While expressing high-minded aversion to popular magic, he
nonetheless applies the information obtained from its applica-
tion to the advancements of the divinely ordained goal of the
story.83
In the texts of both Plutarch and Heliodorus, the most extensive
discussions of the Evil eye in antiquity, the Evil Eye is regarded not as a
case of vulgar superstition of the ignorant mases, but as firmly accepted by
educated upper-class elites as an actual physical phenomenon of nature.84
Scepticism on the part of some is registered in both sources, but then is
met and countered with explanations of how the eye, the Evil Eye, and envy
work. These explanations are based on what were then regarded as physical
realities and natural properties. No one labels or classifies it as an instance
of magic or sorcery.
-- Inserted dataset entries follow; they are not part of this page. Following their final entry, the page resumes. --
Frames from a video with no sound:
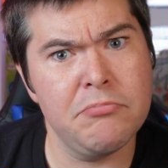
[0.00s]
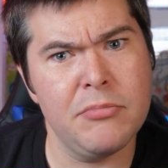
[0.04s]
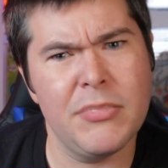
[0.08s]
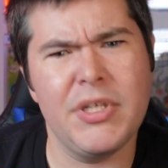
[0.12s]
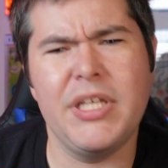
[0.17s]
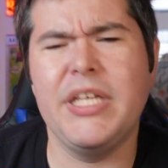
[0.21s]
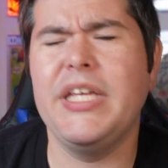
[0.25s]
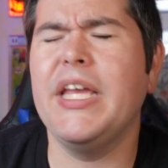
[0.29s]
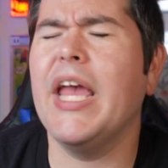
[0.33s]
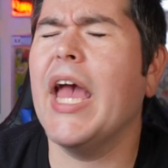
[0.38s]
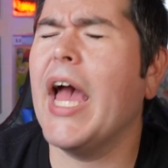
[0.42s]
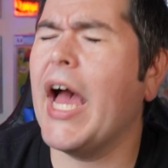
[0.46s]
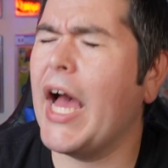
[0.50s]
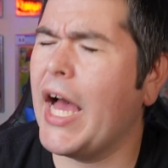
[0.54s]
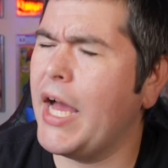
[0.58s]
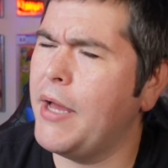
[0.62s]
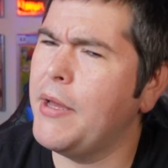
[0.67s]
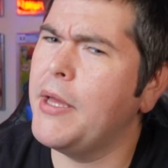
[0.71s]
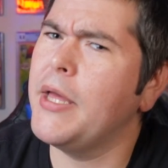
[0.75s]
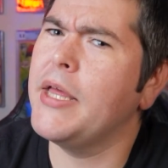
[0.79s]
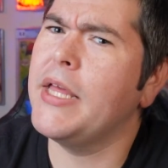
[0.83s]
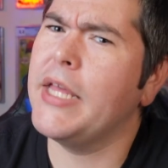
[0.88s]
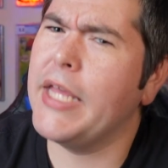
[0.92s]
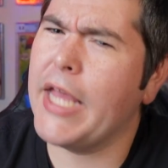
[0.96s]
Yeah,
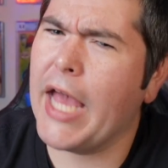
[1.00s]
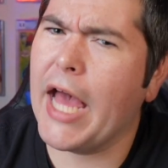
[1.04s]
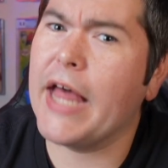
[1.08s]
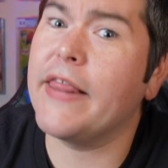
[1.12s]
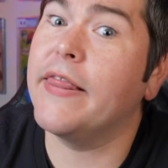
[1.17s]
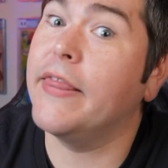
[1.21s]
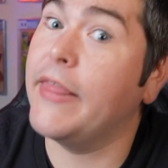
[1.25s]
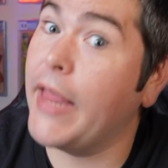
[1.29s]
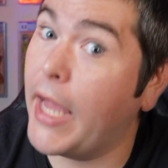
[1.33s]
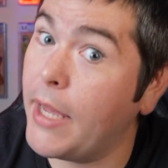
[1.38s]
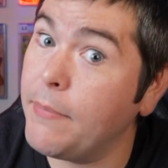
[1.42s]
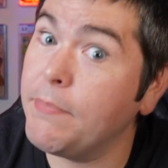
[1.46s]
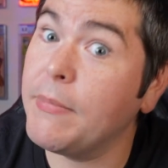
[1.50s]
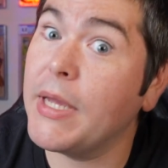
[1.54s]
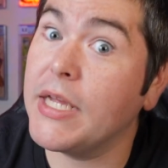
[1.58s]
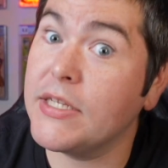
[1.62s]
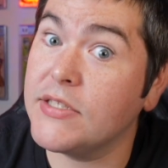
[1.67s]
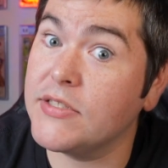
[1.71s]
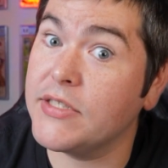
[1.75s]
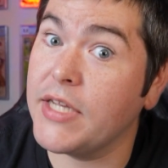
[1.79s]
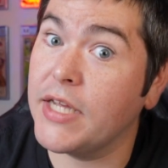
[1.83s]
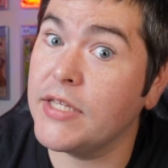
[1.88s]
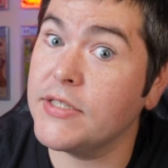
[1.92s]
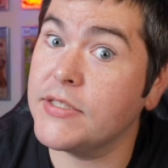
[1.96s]
that
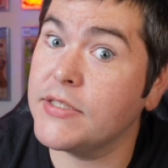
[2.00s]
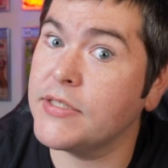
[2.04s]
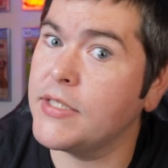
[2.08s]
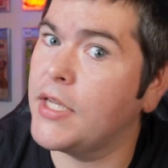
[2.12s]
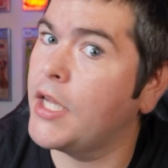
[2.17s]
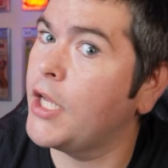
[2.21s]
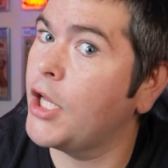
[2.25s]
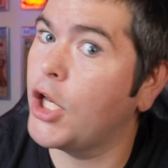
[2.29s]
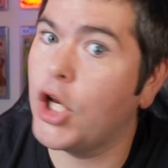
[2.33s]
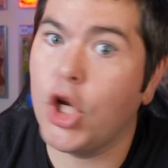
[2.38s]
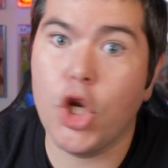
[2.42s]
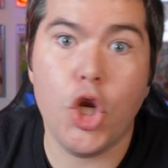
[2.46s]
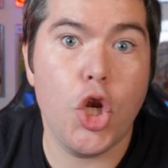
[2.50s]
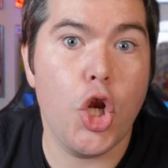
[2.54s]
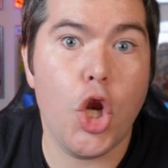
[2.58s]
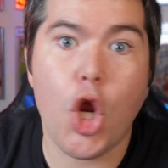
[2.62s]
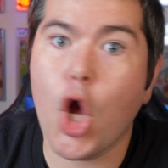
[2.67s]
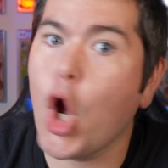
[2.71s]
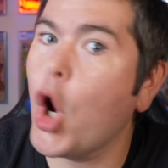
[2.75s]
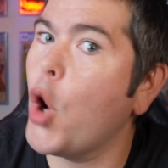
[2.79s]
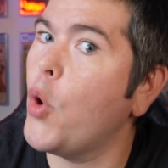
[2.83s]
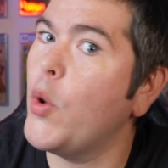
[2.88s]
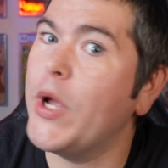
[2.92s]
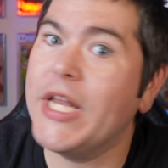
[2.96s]
makes sense.
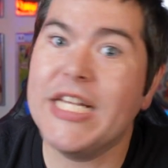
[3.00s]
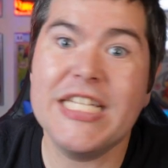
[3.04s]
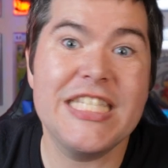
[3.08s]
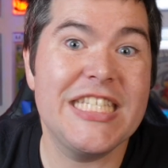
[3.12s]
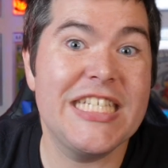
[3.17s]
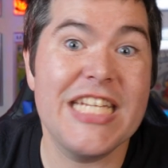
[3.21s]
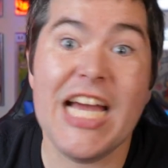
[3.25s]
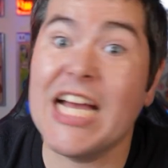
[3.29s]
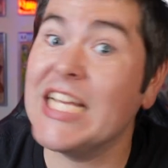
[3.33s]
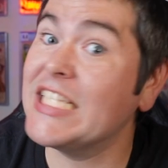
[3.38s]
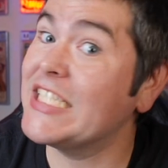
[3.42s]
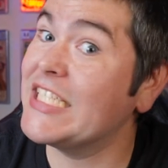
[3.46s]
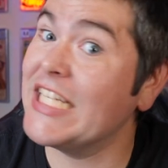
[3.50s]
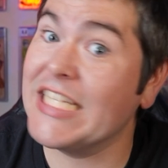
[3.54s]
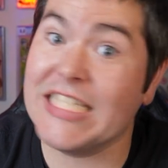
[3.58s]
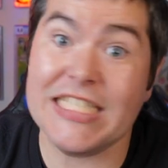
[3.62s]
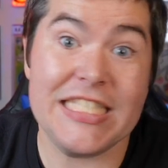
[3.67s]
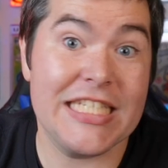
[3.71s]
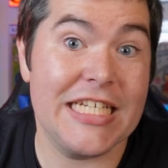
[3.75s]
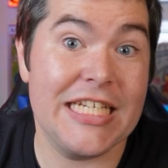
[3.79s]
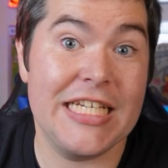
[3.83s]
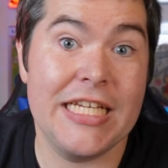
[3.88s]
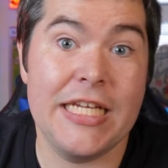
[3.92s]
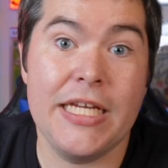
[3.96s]
No, it doesn't.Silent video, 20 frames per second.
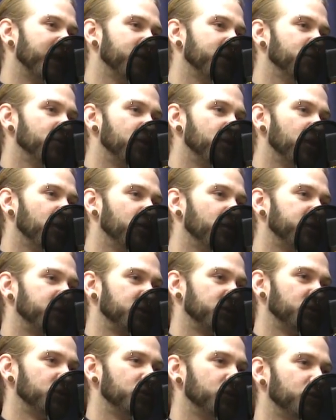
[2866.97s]
where you go
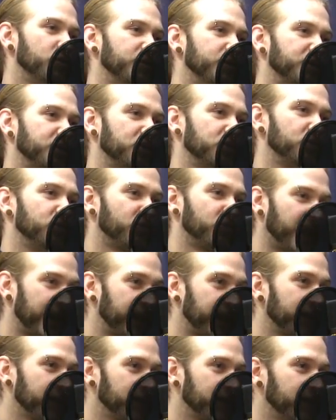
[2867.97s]
to drink.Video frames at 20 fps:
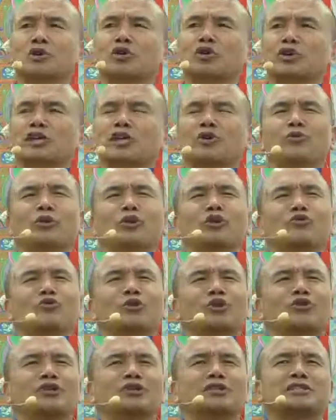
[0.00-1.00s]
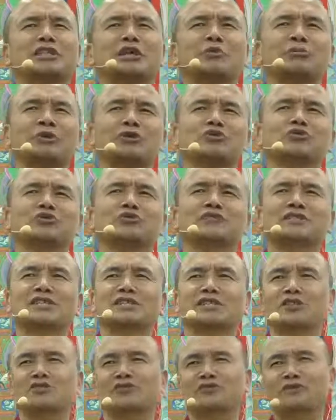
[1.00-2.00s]
Okay, what do you understand about truth of
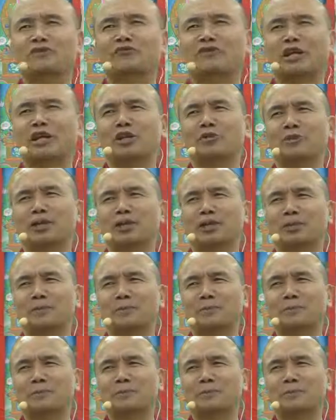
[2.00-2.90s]
cessation of suffering? Anybody?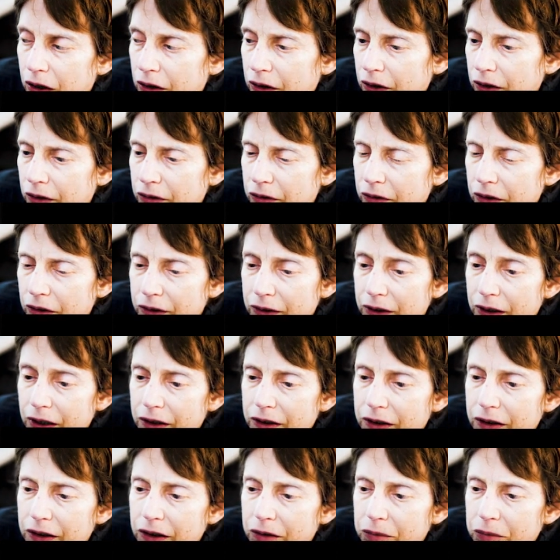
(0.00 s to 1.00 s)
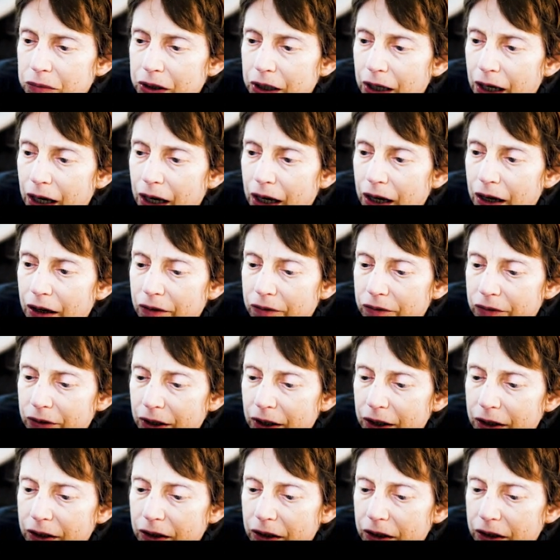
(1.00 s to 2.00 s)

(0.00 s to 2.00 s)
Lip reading: This does not seem to have that.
Injury from the Evil Eye is brought about, not by the ap-
plication of esoteric knowledge, the use of incantations, or manipulation of
certain powerful substances, but only by the physical properities of the eye
itself and the corrosive power of envy that the eye releases. These properties
are regarded as noxious but also as bequeathed by nature.
83. Sandy 1982:74.
84. So also Rakoczy 1996:211–12, calling for necessary attention to the shifting boundaries between theoretical knowledge and magical praxis. The boundary shifts as substantiated knowedge increases and unsubstantiated belief diminishes over time. With this fluidity of boundaries, “magic” and “superstition” have no utility as descrip-tive or analytical concepts.